In [None]:
%load_ext autoreload
%autoreload 2
import dt4dds_benchmark
import plotly.graph_objects as go
import plotly.express as px
import pandas as pd

data = dt4dds_benchmark.analysis.Dataset.combine(*[dt4dds_benchmark.pipelines.HDF5Manager(f'./data/{s}.hdf5').get_data() for s in (
    'basic',
    'cdhit',
    'clover',
    'lsh',
    'mmseqs2',
    'starcode',
)])

### get the results, merge with performance data, and normalize to base scenario

In [None]:
df = data.combined_results
df['scenario'] = df.input_file.str.split('/').str[-1].str.replace('.txt', '')

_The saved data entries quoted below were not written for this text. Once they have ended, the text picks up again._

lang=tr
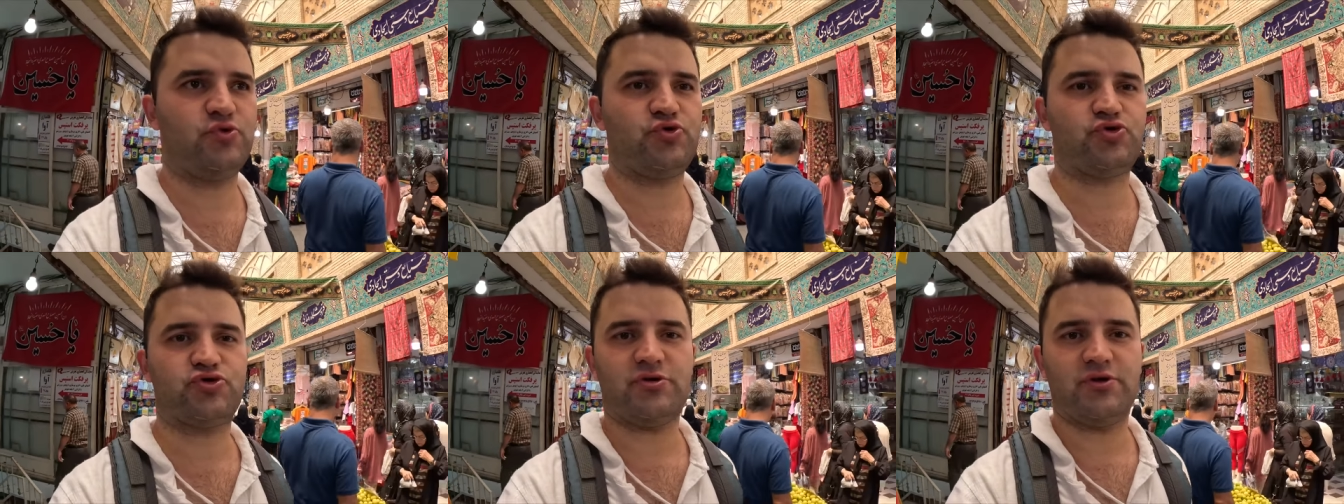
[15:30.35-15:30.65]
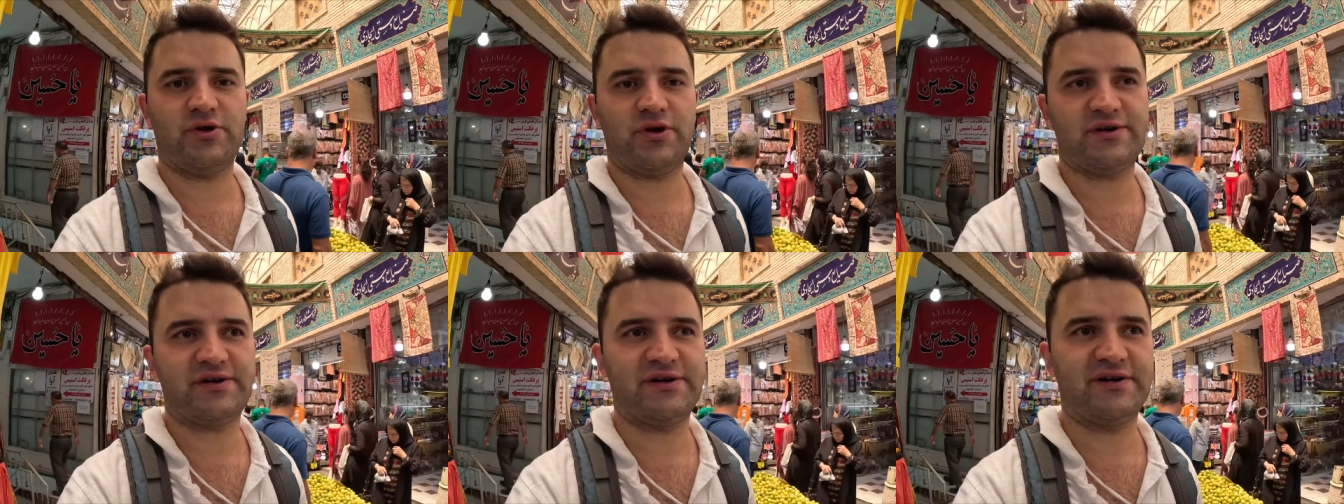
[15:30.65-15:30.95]
3
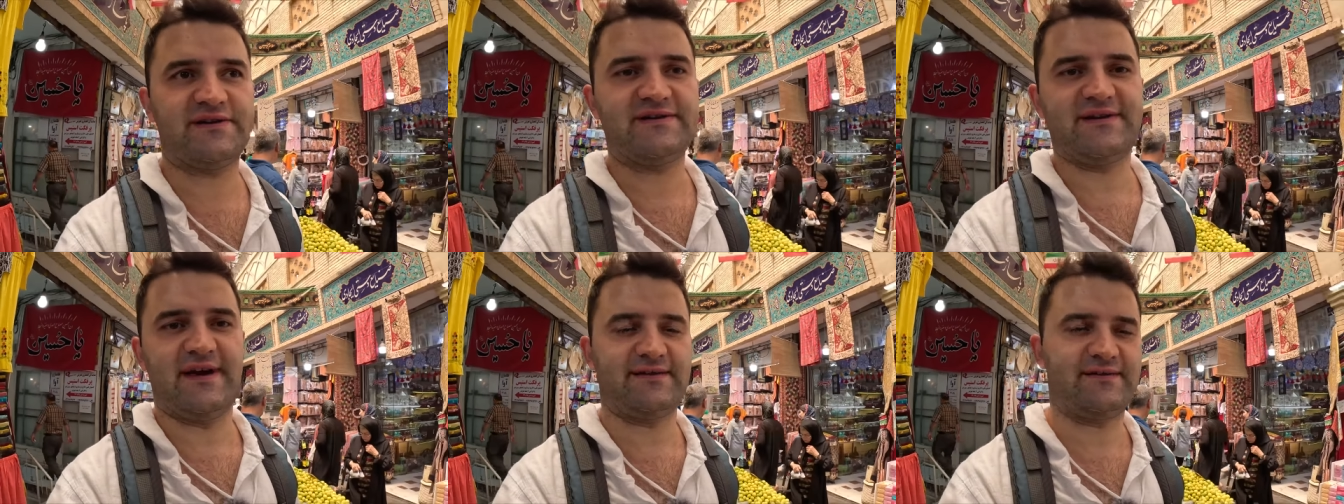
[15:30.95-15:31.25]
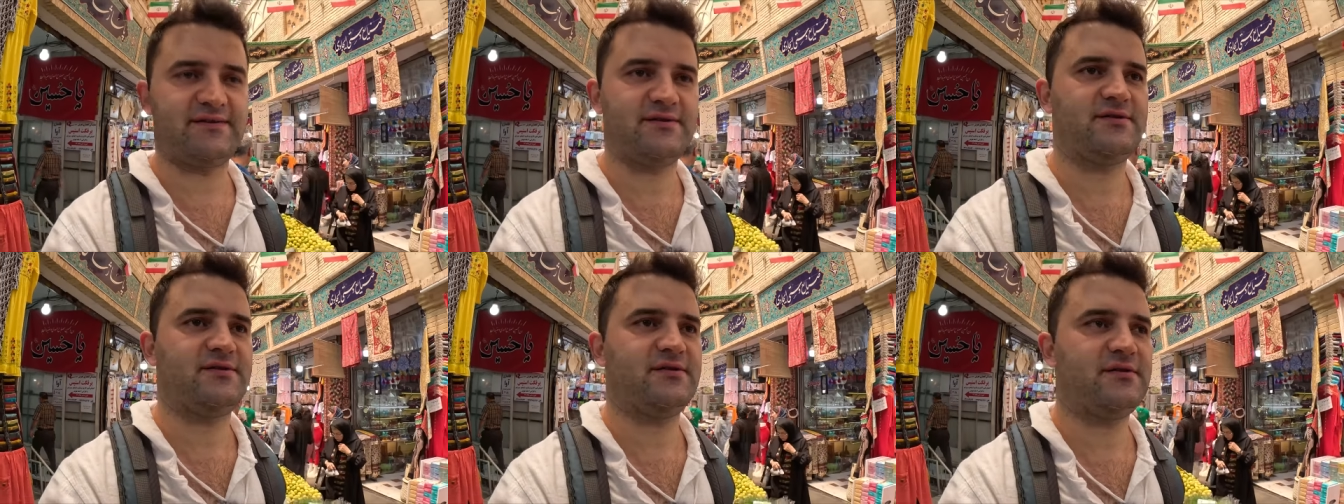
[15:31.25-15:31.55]
dolar 40 sent.
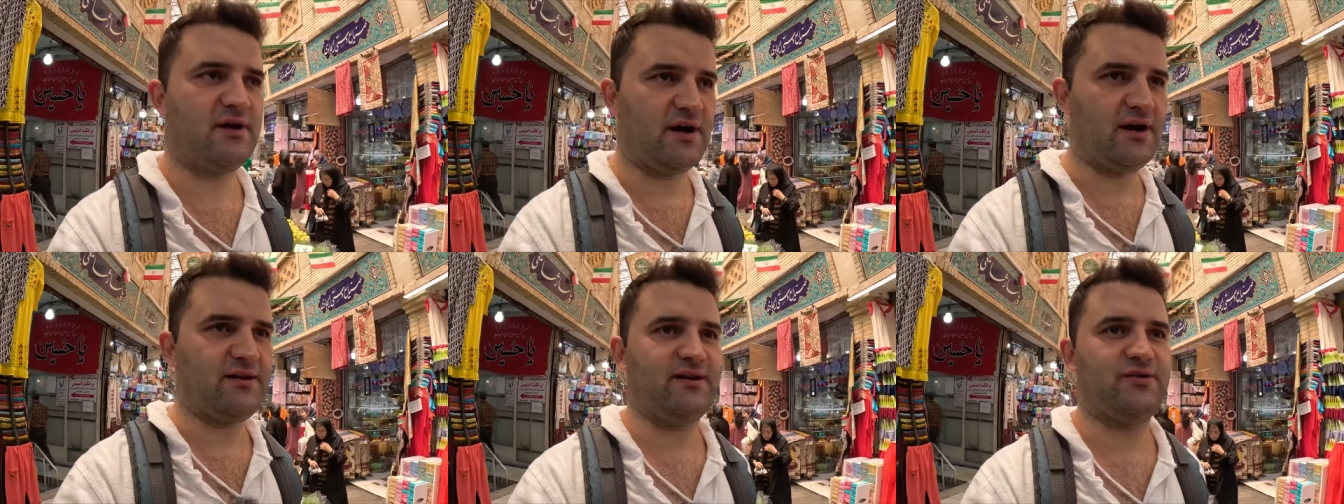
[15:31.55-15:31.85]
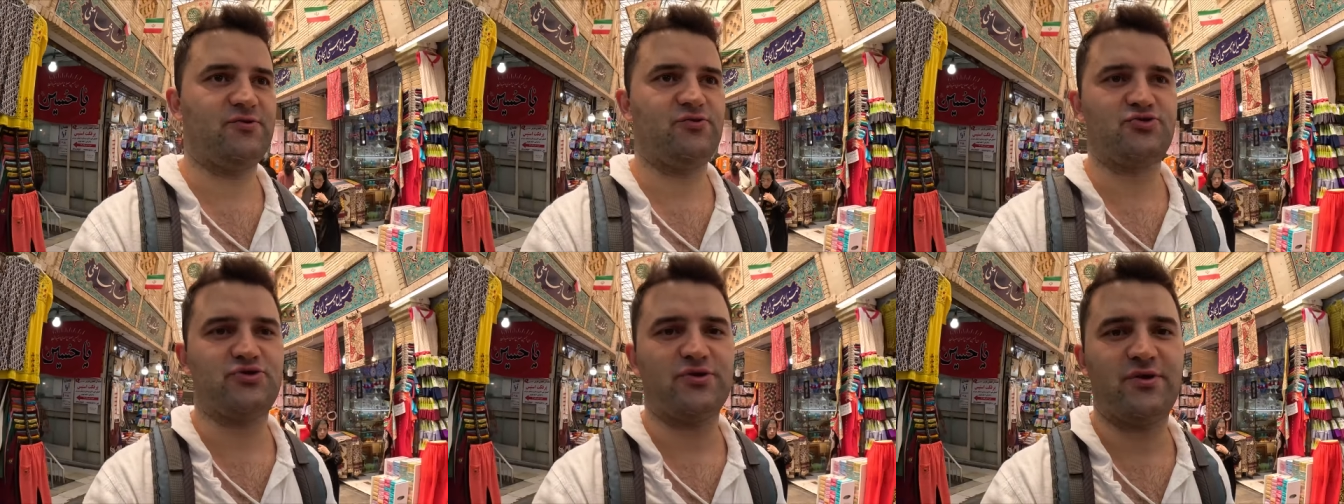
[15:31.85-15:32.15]
Aynen
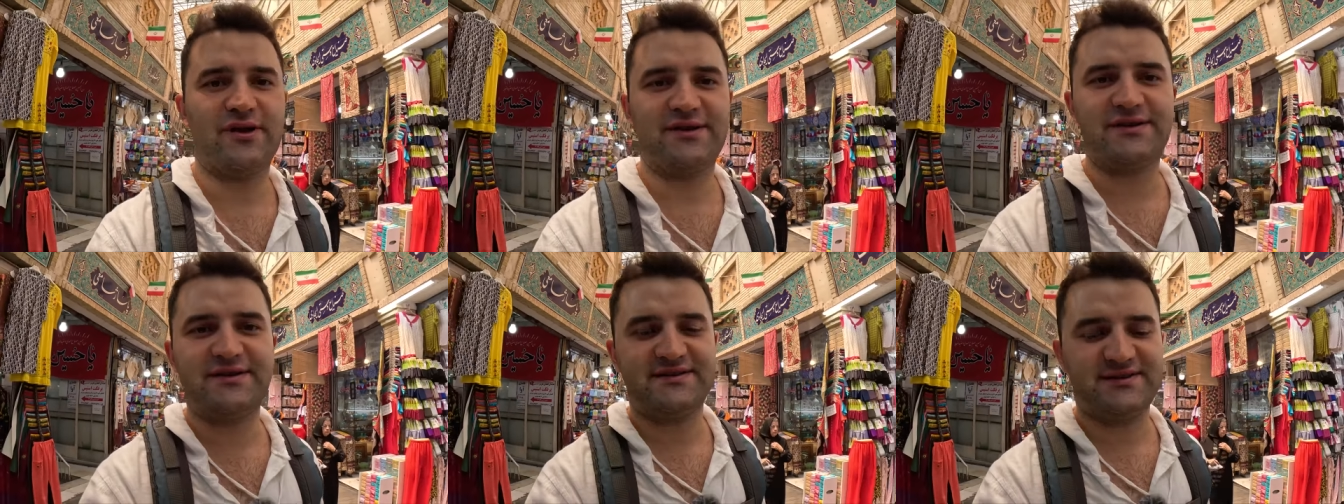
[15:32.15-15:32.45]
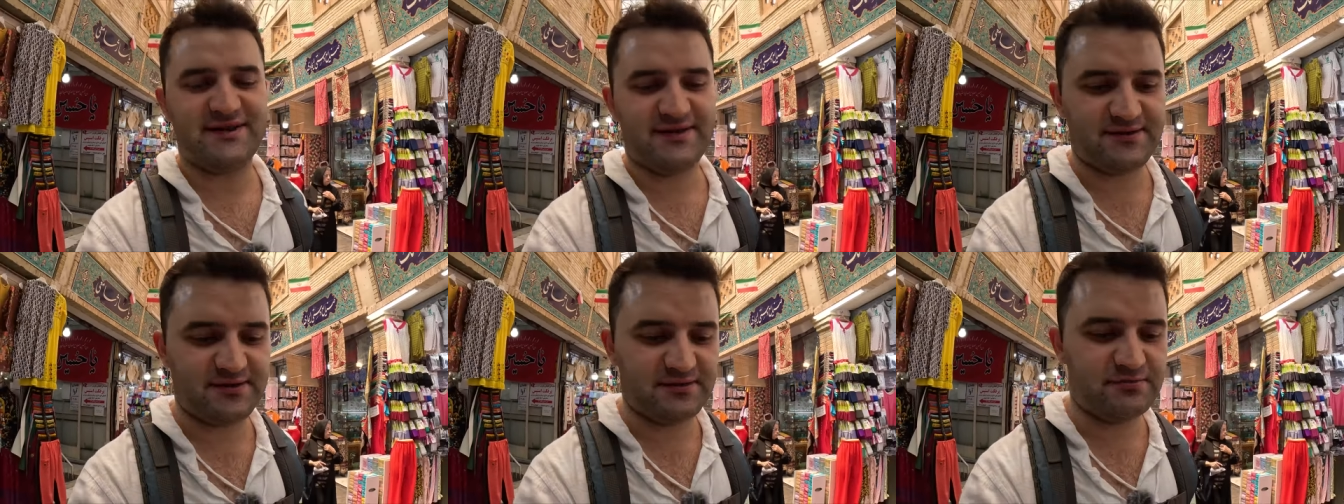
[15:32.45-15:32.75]
3 dolar 40
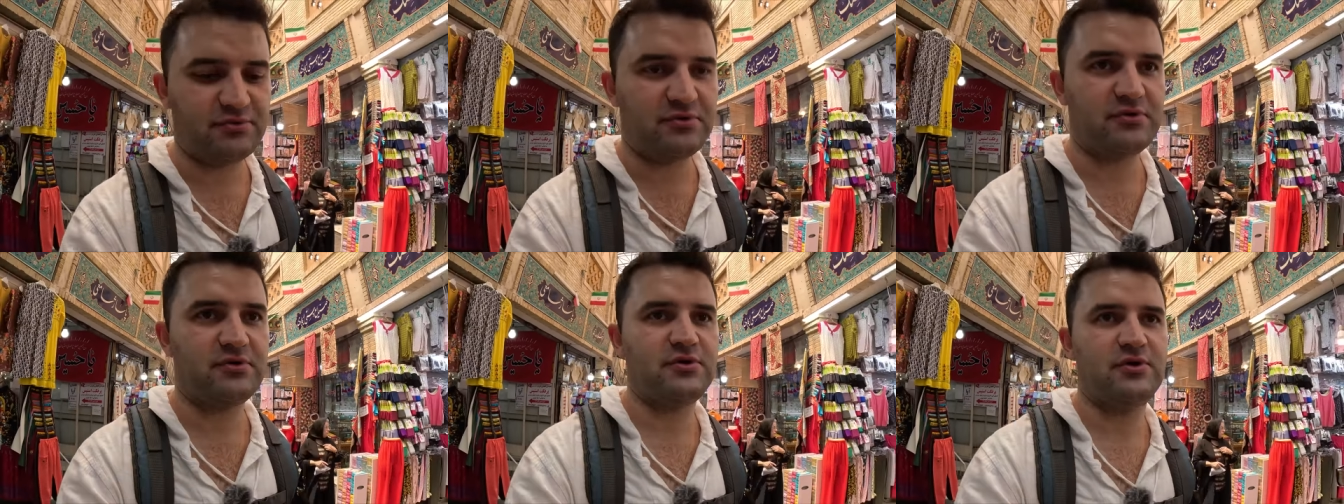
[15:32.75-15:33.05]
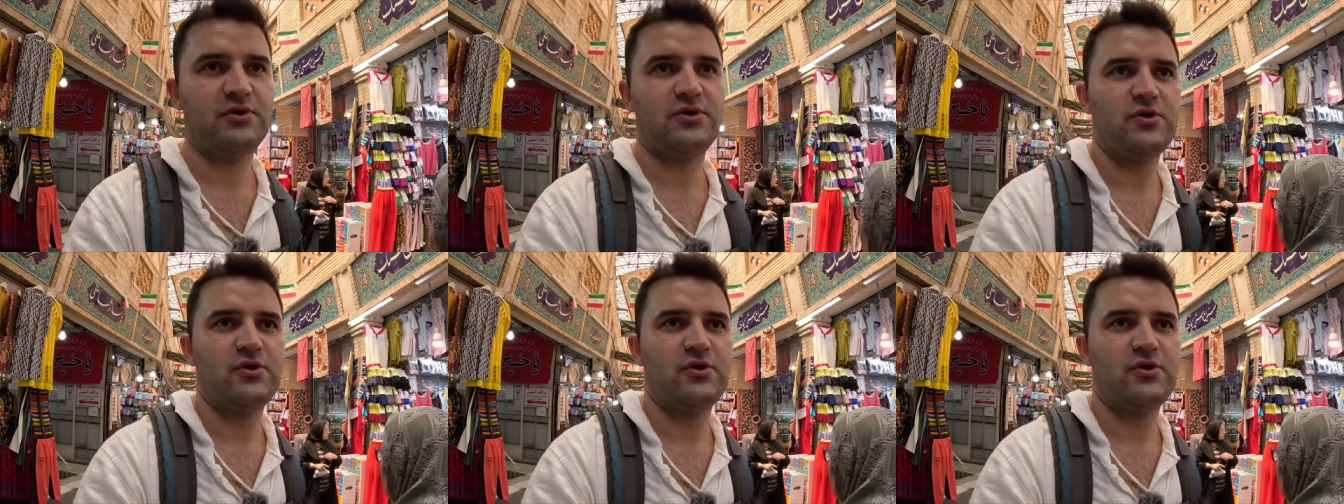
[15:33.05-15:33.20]
sent yapıyor.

df = df.merge(data.performances)

basedf = df.loc[df["clustering.type"] == "BasicSet"]
for val in ('sensitivity', 'total_foundreferences'):
    d = {scenario: basedf.loc[basedf.scenario == scenario][val].values[0] for scenario in basedf.scenario}
    df[f'base_{val}'] = df.scenario.map(d)
    
df['rel_sensitivity'] = df.sensitivity / df.base_sensitivity

### plot all the metrics

In [None]:
metrics = ["rel_sensitivity", "max_similarity", "mean_similarity", "specificity", "duration"]

for metric in metrics:
    fig = dt4dds_benchmark.analysis.plotting.tiered_bar(
        df,
        "clustering.type",
        "clustering.name",
        metric,
        color_by = "scenario",
    )
    fig.update_yaxes(
        title_text=metric,
        range=[0, 1] if metric != 'duration' else None,
    )
    fig.update_layout(
        width=1050,
        height=300,
        margin=dict(l=0, r=10, t=10, b=30),
        showlegend=False,
    )


    fig = dt4dds_benchmark.analysis.plotting.standardize_plot(fig)
    fig.show()
    fig.write_image(f'./figures/{metric}.svg')
    fig.write_image(f'./figures/{metric}.png', scale=2)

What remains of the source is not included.